STROUSE:  I do concertizing every once in a while. It's basically with a singer or two or just by myself. I play a whole bunch of songs and tell anecdotes. Well, one night, a literary agent, whom I didn't know that well, as a matter of fact, said, "I think there's a book in that. Why don't you try writing it?"  She told me to write 30 or 40 pages and I did.  Oddly enough, I heard from her and her editor, who were both very positive. Then she lost me in the shuffle of her being busy and so I looked up on the internet for literary agents. The first one I buzzed was somebody I liked on the phone. She read it, she liked it and she got two offers right away from publishers and that was it!

TJ:  How far back do you go in the book?

STROUSE:  Back to, I would say, 3 or 4. My mother was a seriously depressed woman who became addicted to drugs and my wanting to cheer her up. And my father who was very sickly…it's a very early part of my life that I do remember.

TJ:  Who are some of your inspirations in musical theatre?

STROUSE:  Well, certainly Kern and Steve Sondheim, who is probably my oldest friend. I would say Cole Porter was my biggest inspiration. I found his work so thrilling and sophisticated. I would put him as the number one influence.
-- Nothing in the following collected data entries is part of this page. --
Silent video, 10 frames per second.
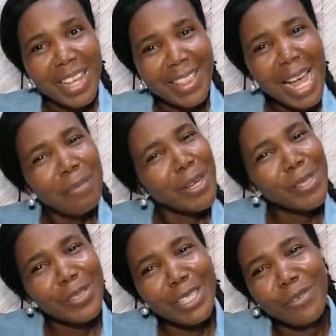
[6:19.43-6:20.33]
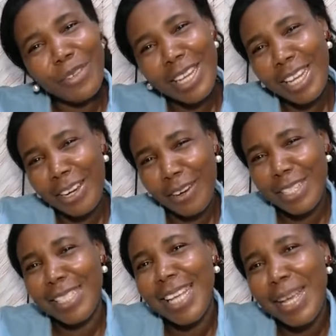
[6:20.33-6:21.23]
Now I'm going to give you a little
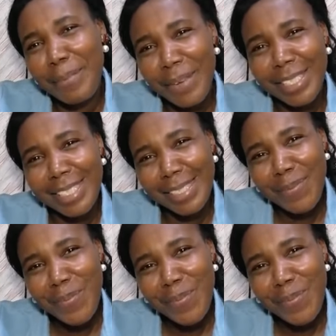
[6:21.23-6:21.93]
assignment.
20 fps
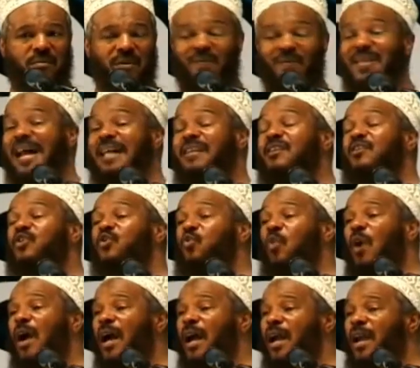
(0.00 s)
And that is
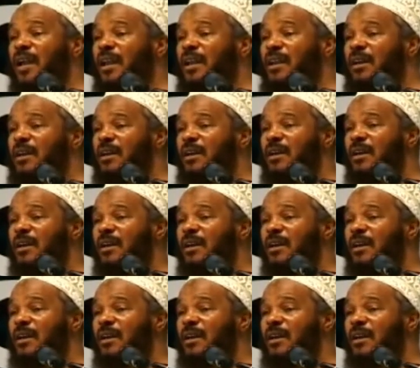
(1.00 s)
why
You know, I studied with a lot of people who influenced me outside of musical theatre…influenced me rhythmically and harmonically and all that kind of thing where it started to draw together.

TJ:   On Minksy's, you have a great collaborative team in Casey Nicholaw and Bob Martin, who both worked on The Drowsy Chaperone.

STROUSE:  And Susan Birkenhead is doing the lyrics. It's a lot of fun working on the show and I think more than that. We'll see.

With great thanks to the legendary Charles Strouse, you might want to head out to the bookstore or check out Amazon.com or www.bn.com as his new memoir, "Put On a Happy Face" releases on July 1st.  It should be a great read. And the year long celebration continues with events all over the place. You can get more information on where to see him at his newly launched website www.CharlesStrouse.com.

And don't forget his new show, Minsky's, with lyrics by Susan Birkenhead (Jelly's Last Jam), a book by Bob Martin and direction and choreography by Casey Nicholaw (both of The Drowsy Chaperone), which will play ay The Ahmanson in Los Angeles January 21 to March 1, 2009, with a New York premiere to follow.  Minsky's is a big, racy, new musical comedy set in the Prohibition Era New York City, recalling the free-spirited time of early showbiz comedians, con men, sexy chorus girls, hot music and dancing.

Its one big celebration for a great guy and hope you join in. So for now folks, I am back to the grind and bid you, "Ciao!"…and remember, theatre is my life!